Out of sheer convenience and frustration with the awful user experience at most drugstores in my area, I recently transferred some of my prescriptions to Amazon Pharmacy. What I didn't realize, until my local pharmacist brought it up, is that Amazon is using AI to handle these prescription transfers. Traditionally, one pharmacy called the other pharmacy and transferred the prescription. Now, Amazon robots are flooding pharmacies with AI calls. It's an asymmetry of automation—meatbag on one side, robot on the other.
Bumble is planning to use an AI concierge to converse with prospective matches for you. You just input your preferences, and the robot notifies you when it thinks it has a suitable fit. Super handy for the robot wielding but a weird hassle for the human on the other side.

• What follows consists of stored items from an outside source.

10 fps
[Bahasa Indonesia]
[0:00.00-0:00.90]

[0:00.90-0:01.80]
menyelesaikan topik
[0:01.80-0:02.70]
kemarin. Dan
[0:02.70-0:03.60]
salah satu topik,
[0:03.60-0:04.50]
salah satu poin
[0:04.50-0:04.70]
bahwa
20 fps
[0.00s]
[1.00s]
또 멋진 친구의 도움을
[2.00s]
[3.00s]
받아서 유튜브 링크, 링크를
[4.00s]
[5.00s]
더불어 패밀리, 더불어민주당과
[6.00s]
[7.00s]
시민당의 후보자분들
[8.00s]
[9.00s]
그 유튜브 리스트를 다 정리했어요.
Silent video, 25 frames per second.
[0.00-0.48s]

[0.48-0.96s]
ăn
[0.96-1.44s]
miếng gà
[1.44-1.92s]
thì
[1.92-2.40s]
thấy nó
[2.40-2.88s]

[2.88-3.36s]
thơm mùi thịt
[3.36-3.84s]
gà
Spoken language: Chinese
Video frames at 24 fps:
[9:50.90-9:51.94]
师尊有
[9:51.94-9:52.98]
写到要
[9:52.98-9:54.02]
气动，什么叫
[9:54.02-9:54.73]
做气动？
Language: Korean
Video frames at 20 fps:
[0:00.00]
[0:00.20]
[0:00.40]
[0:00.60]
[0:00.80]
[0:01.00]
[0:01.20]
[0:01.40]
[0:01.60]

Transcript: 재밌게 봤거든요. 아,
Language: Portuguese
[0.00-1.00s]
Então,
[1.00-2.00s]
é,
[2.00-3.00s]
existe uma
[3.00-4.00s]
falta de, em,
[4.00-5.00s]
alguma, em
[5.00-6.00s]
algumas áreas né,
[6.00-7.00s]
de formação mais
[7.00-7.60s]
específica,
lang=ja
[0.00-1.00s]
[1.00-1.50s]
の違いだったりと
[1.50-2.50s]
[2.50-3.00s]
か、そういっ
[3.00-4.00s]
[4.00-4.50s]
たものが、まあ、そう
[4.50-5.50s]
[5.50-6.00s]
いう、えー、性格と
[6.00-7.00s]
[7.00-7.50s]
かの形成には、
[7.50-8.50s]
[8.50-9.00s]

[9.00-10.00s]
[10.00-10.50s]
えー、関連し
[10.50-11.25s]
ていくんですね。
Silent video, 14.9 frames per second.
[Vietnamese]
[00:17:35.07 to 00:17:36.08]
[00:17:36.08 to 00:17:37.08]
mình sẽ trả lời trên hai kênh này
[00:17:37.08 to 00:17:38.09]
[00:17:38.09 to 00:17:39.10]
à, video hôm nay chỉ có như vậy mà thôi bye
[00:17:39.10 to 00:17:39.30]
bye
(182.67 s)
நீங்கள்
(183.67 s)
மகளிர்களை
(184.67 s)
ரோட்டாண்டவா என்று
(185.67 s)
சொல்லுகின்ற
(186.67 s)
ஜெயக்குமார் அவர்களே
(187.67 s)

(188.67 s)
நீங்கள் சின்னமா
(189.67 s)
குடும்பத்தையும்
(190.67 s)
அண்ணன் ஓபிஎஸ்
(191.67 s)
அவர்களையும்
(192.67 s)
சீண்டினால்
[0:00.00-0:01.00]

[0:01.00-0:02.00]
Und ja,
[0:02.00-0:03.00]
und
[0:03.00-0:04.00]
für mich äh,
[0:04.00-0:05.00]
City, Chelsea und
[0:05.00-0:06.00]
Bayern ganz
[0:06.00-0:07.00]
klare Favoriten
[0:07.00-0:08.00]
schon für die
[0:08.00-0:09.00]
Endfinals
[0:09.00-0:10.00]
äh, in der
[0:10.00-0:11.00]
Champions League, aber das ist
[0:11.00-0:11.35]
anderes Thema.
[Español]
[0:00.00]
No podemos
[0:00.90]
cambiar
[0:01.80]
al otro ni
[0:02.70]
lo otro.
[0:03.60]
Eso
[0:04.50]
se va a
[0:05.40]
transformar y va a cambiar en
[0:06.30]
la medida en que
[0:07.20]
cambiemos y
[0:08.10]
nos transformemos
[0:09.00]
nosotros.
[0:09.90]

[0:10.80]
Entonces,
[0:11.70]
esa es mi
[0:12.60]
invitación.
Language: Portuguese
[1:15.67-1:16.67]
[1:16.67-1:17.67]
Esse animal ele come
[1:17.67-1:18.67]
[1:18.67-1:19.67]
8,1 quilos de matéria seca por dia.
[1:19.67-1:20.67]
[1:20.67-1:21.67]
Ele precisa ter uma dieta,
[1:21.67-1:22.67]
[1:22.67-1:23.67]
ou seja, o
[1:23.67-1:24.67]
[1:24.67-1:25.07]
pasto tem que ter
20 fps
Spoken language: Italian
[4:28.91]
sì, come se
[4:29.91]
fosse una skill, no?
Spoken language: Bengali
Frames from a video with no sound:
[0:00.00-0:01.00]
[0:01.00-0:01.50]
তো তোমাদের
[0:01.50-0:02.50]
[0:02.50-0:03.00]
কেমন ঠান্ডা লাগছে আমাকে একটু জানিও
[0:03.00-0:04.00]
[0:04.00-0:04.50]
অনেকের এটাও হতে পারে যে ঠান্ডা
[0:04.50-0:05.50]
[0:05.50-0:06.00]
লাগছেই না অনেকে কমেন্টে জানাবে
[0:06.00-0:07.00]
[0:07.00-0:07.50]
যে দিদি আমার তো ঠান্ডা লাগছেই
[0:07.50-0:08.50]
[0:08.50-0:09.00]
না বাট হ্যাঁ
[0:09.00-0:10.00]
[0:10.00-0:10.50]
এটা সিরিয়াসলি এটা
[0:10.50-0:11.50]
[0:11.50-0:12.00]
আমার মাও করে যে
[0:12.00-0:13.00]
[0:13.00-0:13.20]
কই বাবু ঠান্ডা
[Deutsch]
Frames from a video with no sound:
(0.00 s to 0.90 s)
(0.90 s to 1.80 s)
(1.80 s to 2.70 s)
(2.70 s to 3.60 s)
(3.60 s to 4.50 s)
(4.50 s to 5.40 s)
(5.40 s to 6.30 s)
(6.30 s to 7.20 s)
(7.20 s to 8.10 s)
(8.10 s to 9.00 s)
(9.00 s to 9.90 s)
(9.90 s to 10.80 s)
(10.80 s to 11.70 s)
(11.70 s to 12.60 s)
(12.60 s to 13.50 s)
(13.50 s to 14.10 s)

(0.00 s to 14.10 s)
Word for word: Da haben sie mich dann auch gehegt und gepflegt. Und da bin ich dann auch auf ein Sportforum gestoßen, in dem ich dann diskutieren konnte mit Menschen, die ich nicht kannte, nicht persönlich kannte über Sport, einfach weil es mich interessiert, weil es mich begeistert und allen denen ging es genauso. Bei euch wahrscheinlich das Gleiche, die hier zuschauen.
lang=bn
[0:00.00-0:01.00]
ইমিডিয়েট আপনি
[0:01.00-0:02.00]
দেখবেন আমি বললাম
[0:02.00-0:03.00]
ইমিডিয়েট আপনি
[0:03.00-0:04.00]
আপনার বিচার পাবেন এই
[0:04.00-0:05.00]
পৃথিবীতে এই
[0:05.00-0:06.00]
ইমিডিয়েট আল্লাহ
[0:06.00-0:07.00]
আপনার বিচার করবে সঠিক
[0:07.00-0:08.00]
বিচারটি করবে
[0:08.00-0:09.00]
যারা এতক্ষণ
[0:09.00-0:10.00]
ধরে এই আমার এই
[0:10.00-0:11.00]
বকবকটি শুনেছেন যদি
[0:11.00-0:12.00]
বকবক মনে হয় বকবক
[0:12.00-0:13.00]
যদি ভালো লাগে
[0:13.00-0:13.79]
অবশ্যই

I've been working with this company Allora, and the CEO, Nick Emmons, talks a lot about reducing coordination costs to bring more things to market. If one side of a dating app has an AI concierge and the other doesn't, the human side still bears a high coordination fee. But if both sides have AI concierges, they can duke it out, matching preferences with precision and speed. The coordination cost for both individuals drops significantly because you only interact with suitable matches.
AI is fundamentally changing how we interact with each other. The coordination cost, once a significant barrier, is becoming negligible. In this new reality, convenience reigns supreme, and the efficiency of AI-driven interactions will reshape our daily lives. We're on the brink of a future where robots handle coordination at scale.